▶ _WORK ORDER_
Return only the lines running from the one that contains "[0:06.00-0:07.00]" through the end of the entries, exactly, both ends included. Omit pictures.

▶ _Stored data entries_
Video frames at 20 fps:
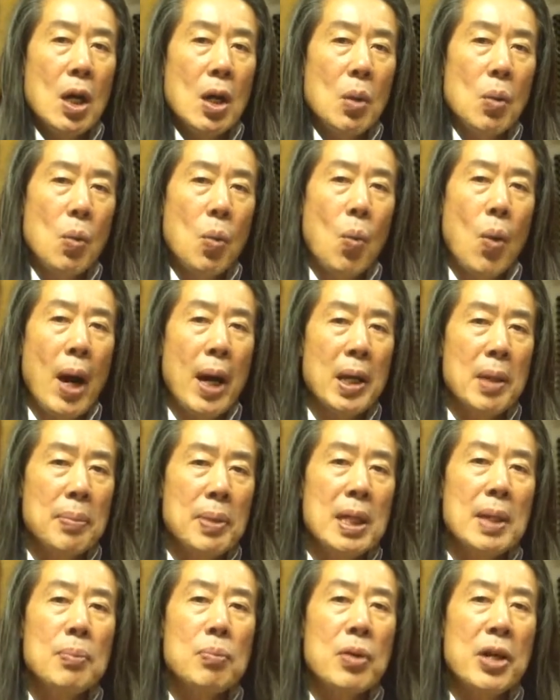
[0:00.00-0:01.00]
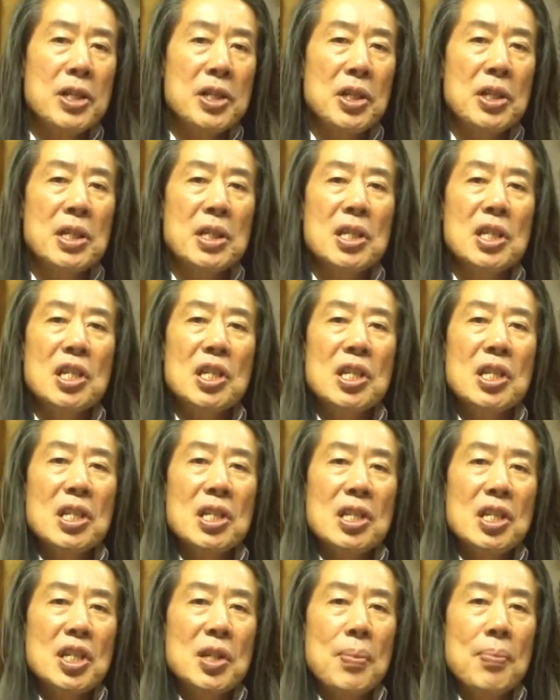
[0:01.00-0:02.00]
wannabe presidents
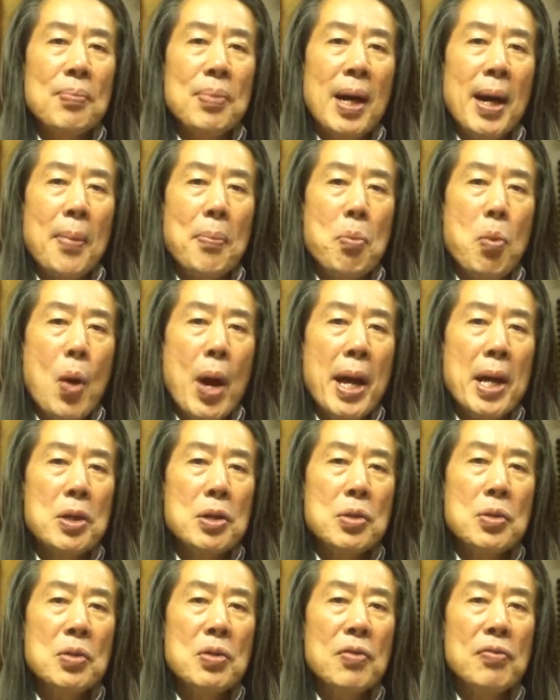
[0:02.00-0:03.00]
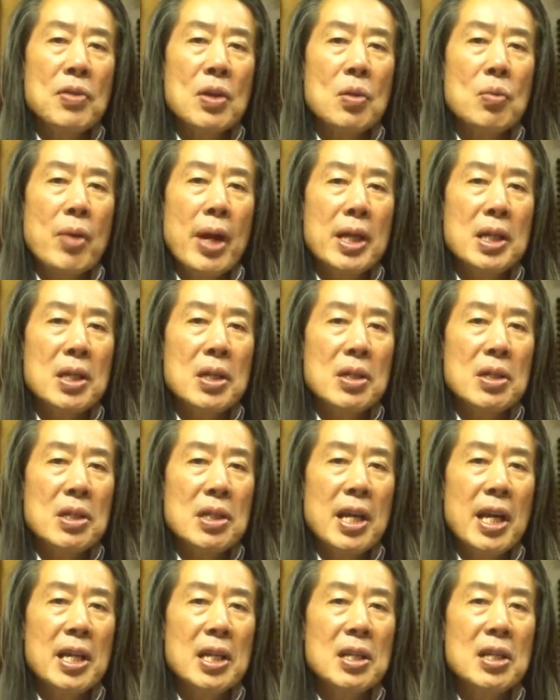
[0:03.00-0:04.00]
in Zimbabwe, two of the great
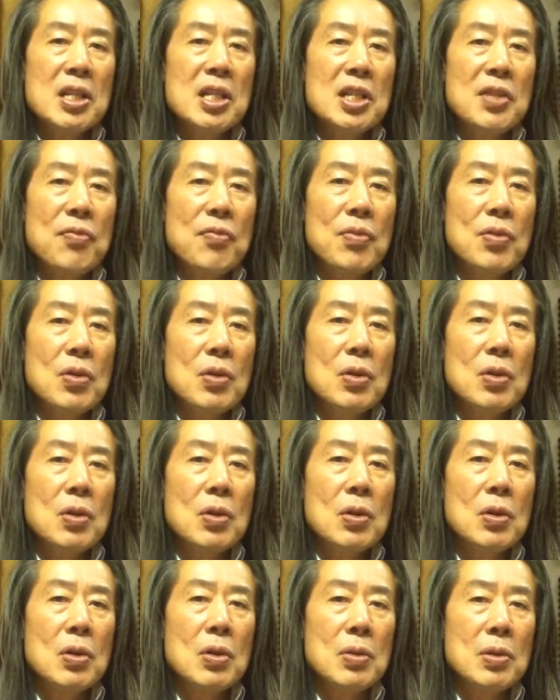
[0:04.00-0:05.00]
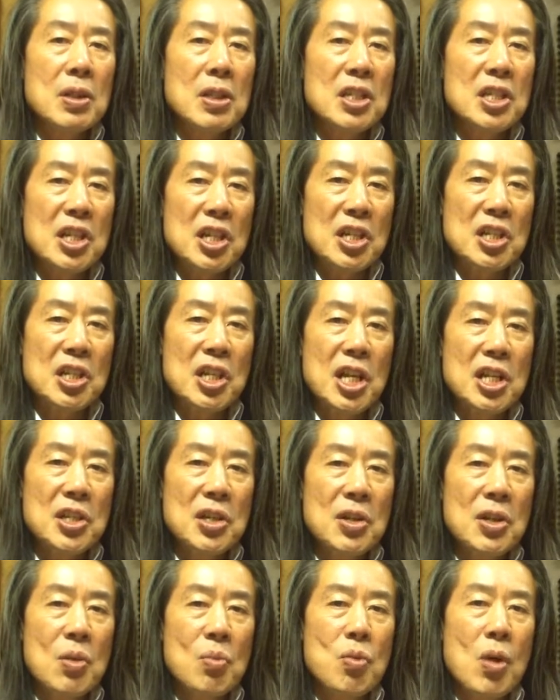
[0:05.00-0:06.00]
contenders for the succession
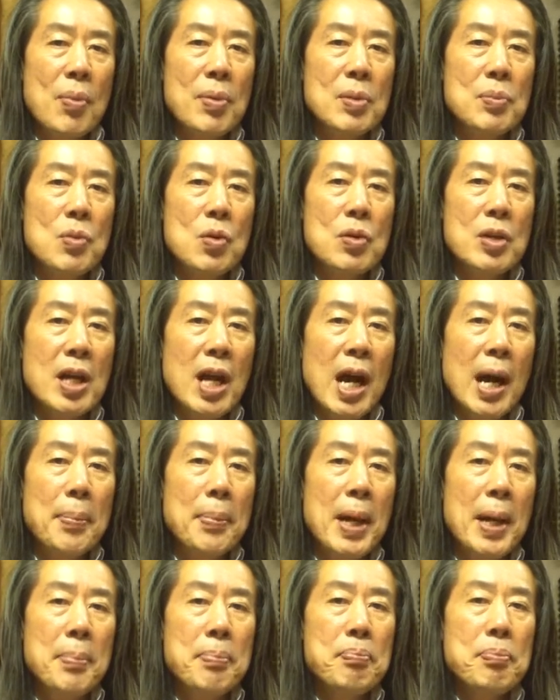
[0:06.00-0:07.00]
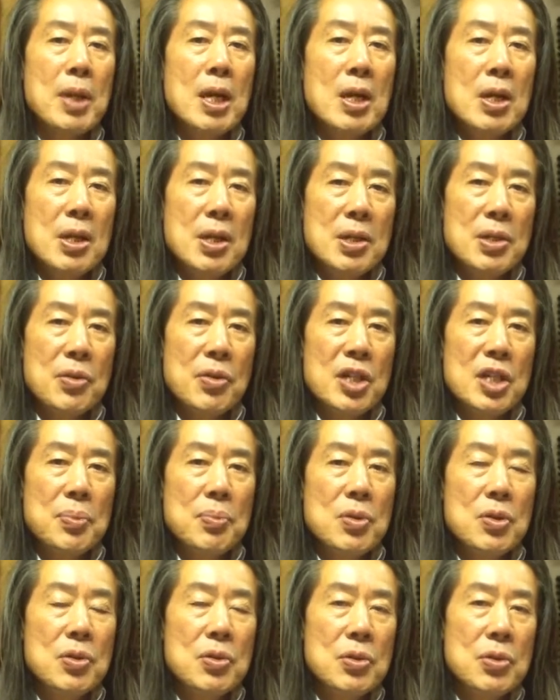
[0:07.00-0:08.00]
to Robert Mugabe, Joyce
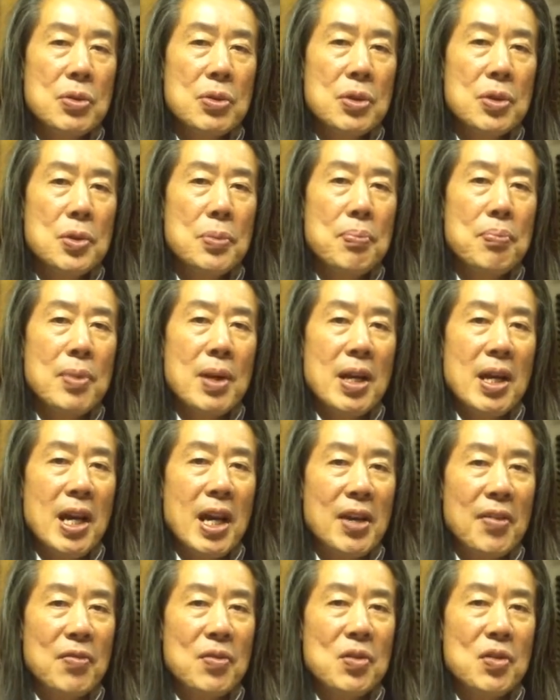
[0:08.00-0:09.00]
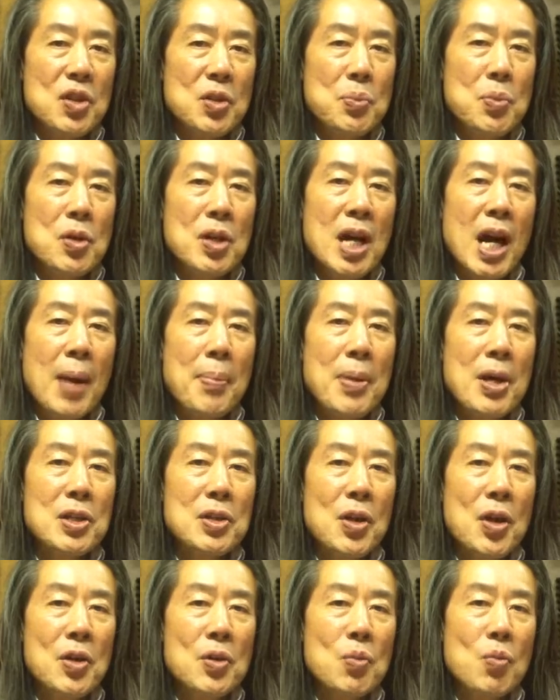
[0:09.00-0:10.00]
Mujuru, and of course Mugabe's
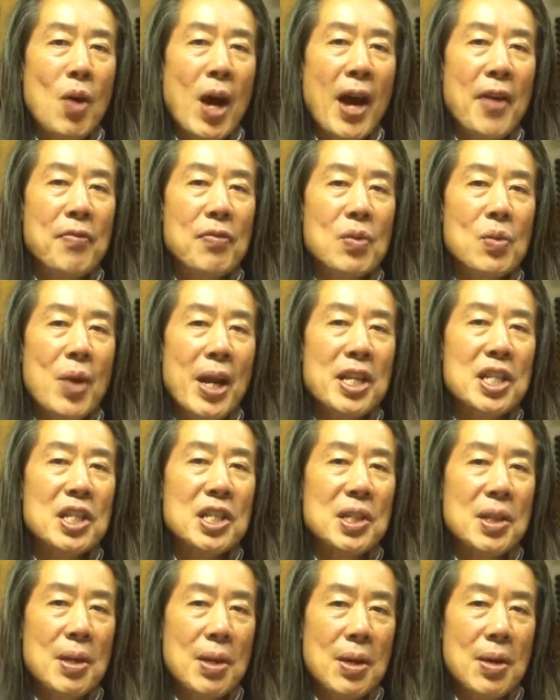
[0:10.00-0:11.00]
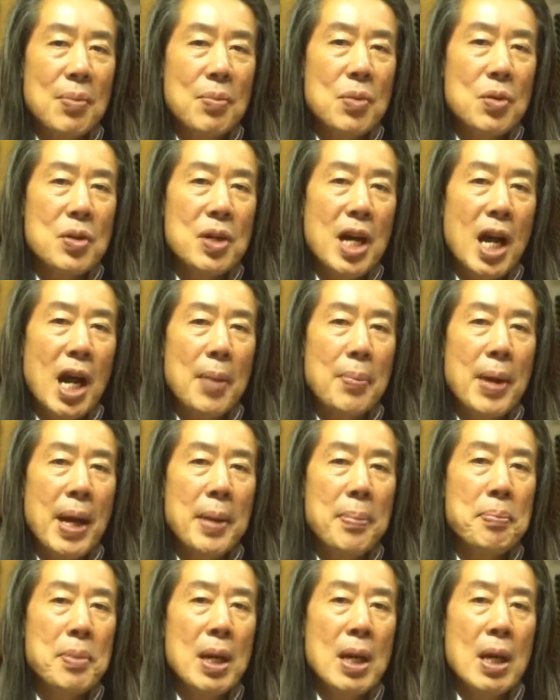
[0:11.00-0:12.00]
own wife, Grace Mugabe,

▶ _WORKED SOLUTION_
[0:06.00-0:07.00]
[0:07.00-0:08.00]
to Robert Mugabe, Joyce
[0:08.00-0:09.00]
[0:09.00-0:10.00]
Mujuru, and of course Mugabe's
[0:10.00-0:11.00]
[0:11.00-0:12.00]
own wife, Grace Mugabe,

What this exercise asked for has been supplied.